YOUR INSTRUCTIONS: Drop every picture and copy exactly the lines from the one with "[00:06:21.86 to 00:06:22.76]" through the last line of the listing below.

*** Opening of DATASET ***

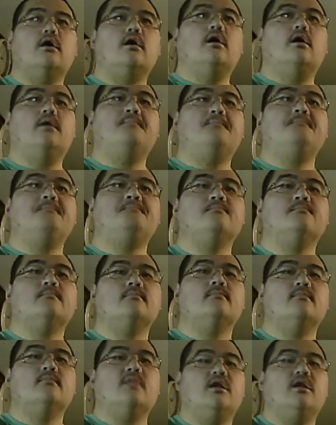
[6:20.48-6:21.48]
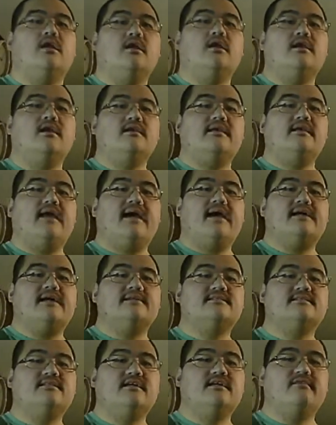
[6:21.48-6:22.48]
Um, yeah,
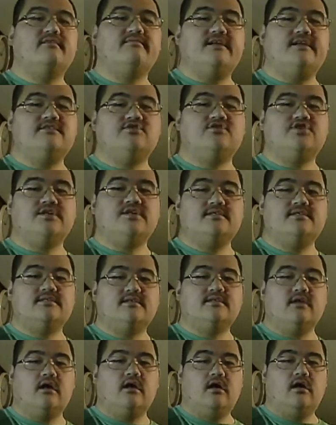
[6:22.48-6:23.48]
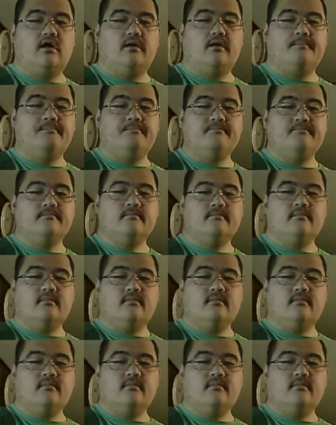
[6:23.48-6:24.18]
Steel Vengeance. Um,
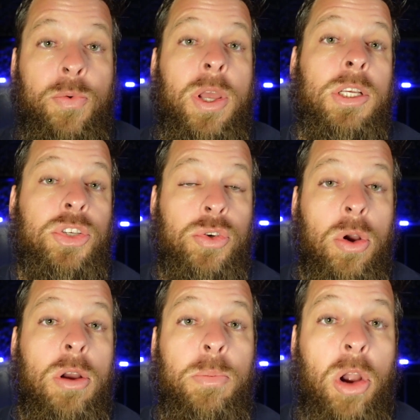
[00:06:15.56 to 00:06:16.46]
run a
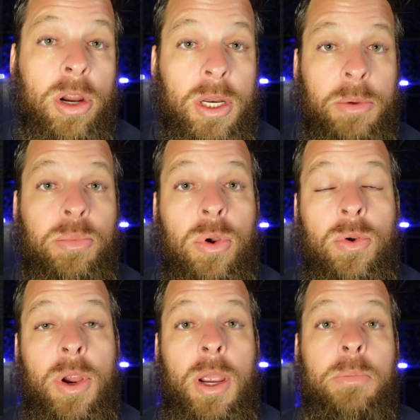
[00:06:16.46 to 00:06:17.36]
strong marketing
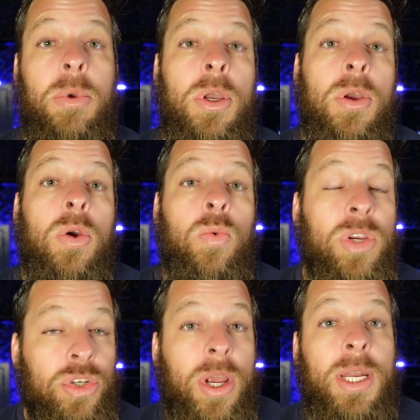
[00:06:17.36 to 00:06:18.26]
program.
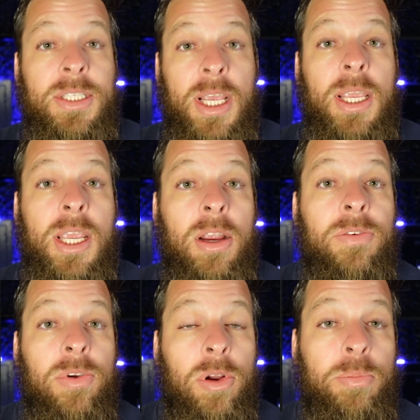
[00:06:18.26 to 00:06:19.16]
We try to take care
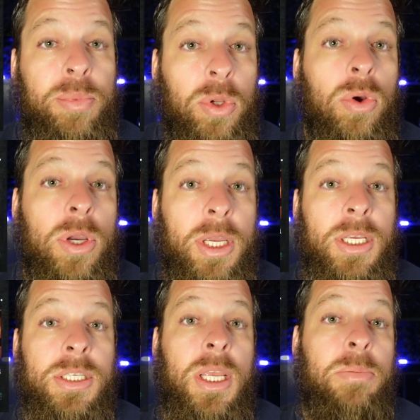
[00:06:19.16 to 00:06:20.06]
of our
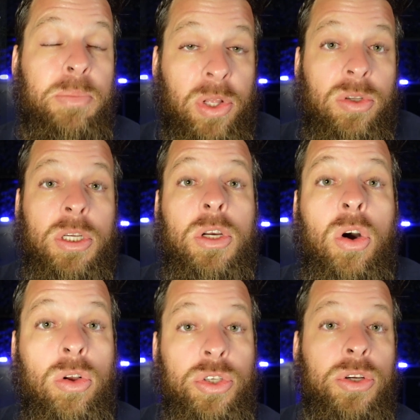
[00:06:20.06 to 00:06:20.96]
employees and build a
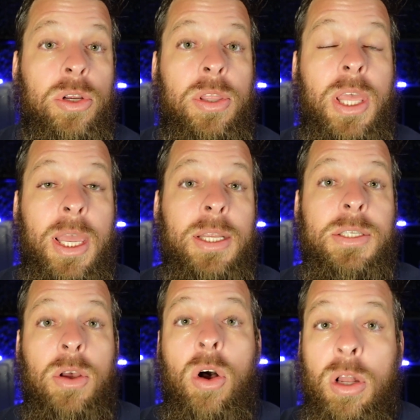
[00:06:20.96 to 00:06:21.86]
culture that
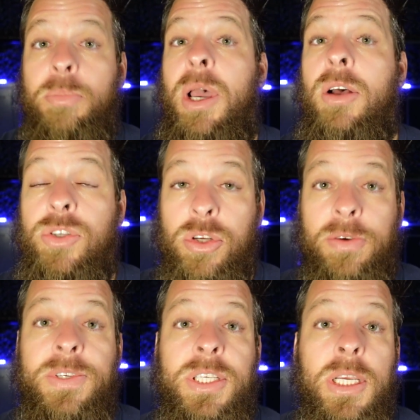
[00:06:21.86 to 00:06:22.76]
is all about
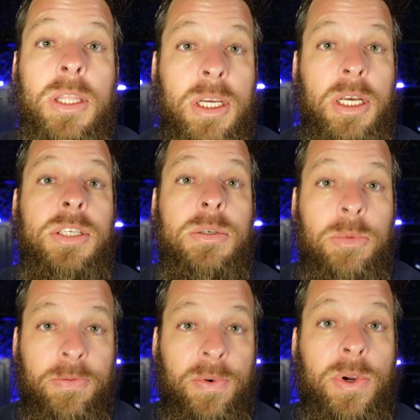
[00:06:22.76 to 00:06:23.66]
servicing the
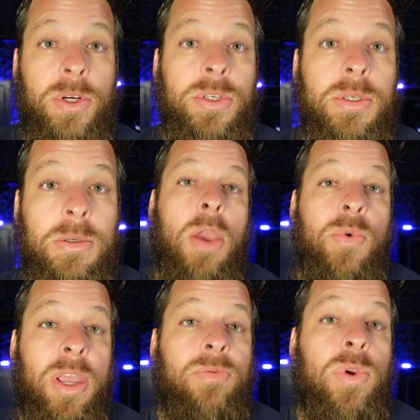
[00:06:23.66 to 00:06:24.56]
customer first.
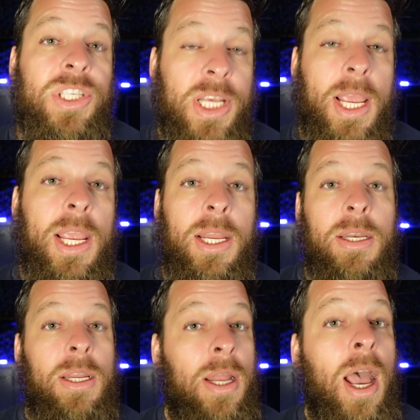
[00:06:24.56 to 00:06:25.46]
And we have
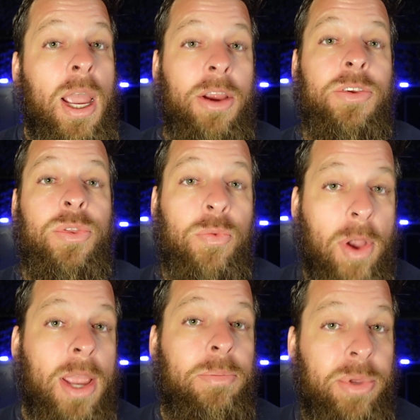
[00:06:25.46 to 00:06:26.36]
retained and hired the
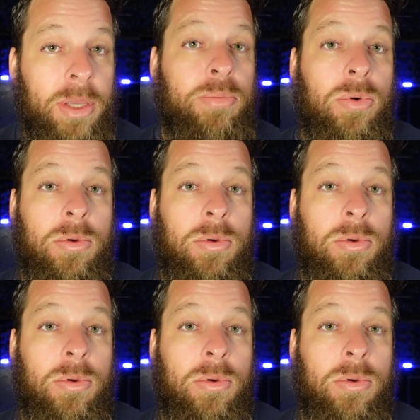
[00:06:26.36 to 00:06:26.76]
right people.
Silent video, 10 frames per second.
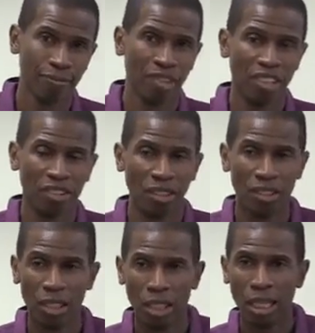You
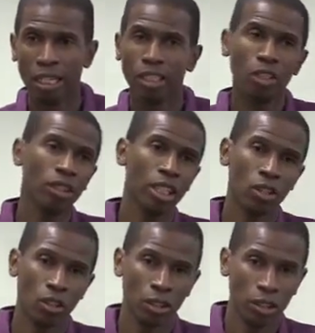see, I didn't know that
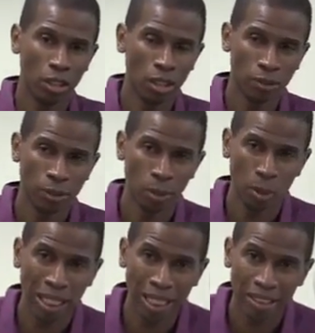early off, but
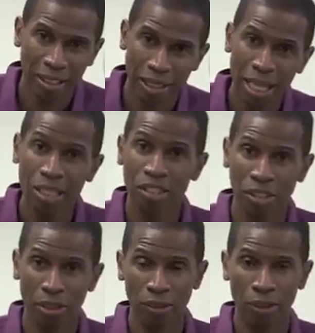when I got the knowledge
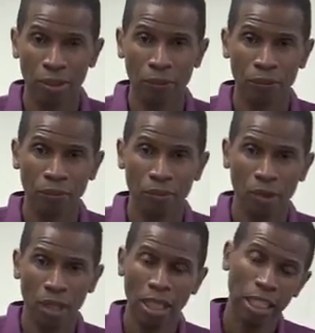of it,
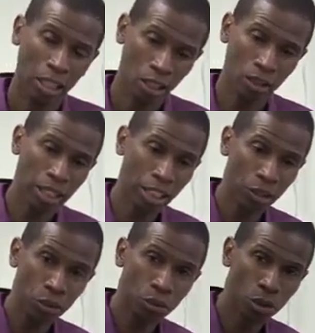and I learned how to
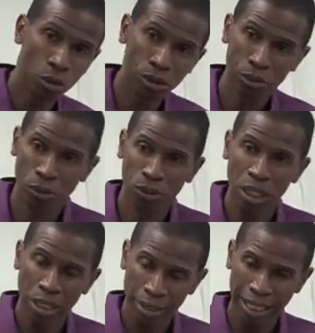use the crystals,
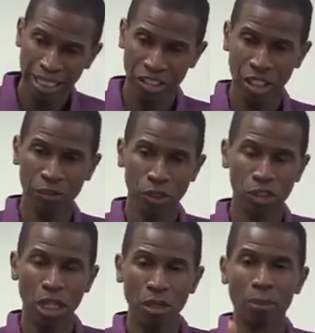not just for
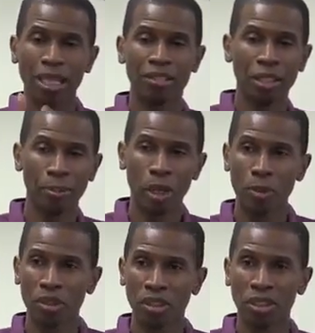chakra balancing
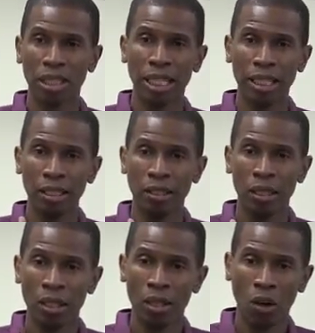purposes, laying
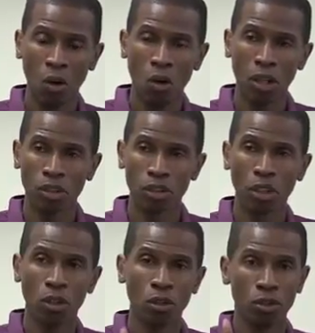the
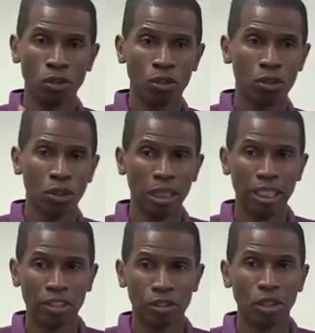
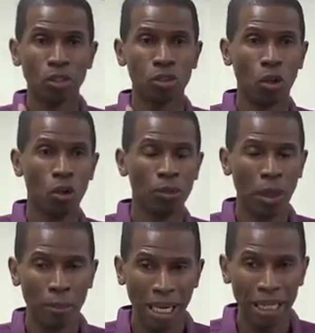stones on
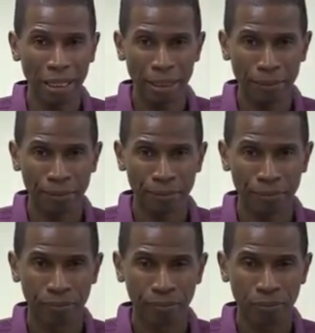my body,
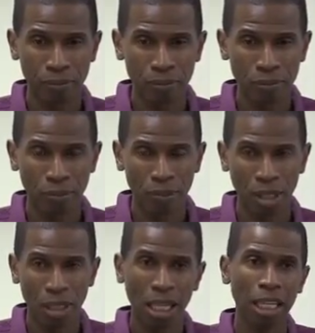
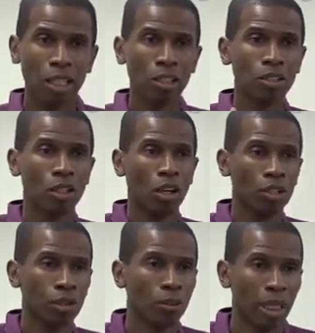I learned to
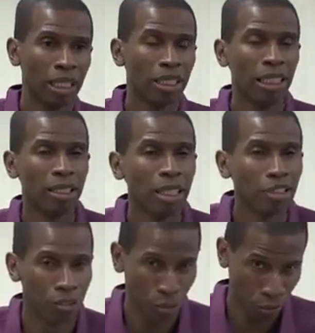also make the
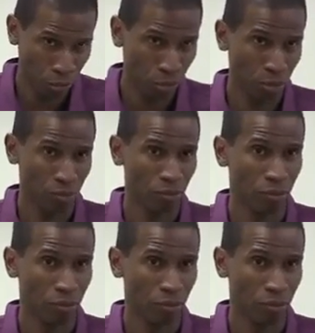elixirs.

*** Close of DATASET ***

RESULT OF THE EXERCISE:
[00:06:21.86 to 00:06:22.76]
is all about
[00:06:22.76 to 00:06:23.66]
servicing the
[00:06:23.66 to 00:06:24.56]
customer first.
[00:06:24.56 to 00:06:25.46]
And we have
[00:06:25.46 to 00:06:26.36]
retained and hired the
[00:06:26.36 to 00:06:26.76]
right people.
Silent video, 10 frames per second.
You
see, I didn't know that
early off, but
when I got the knowledge
of it,
and I learned how to
use the crystals,
not just for
chakra balancing
purposes, laying
the
stones on
my body,
I learned to
also make the
elixirs.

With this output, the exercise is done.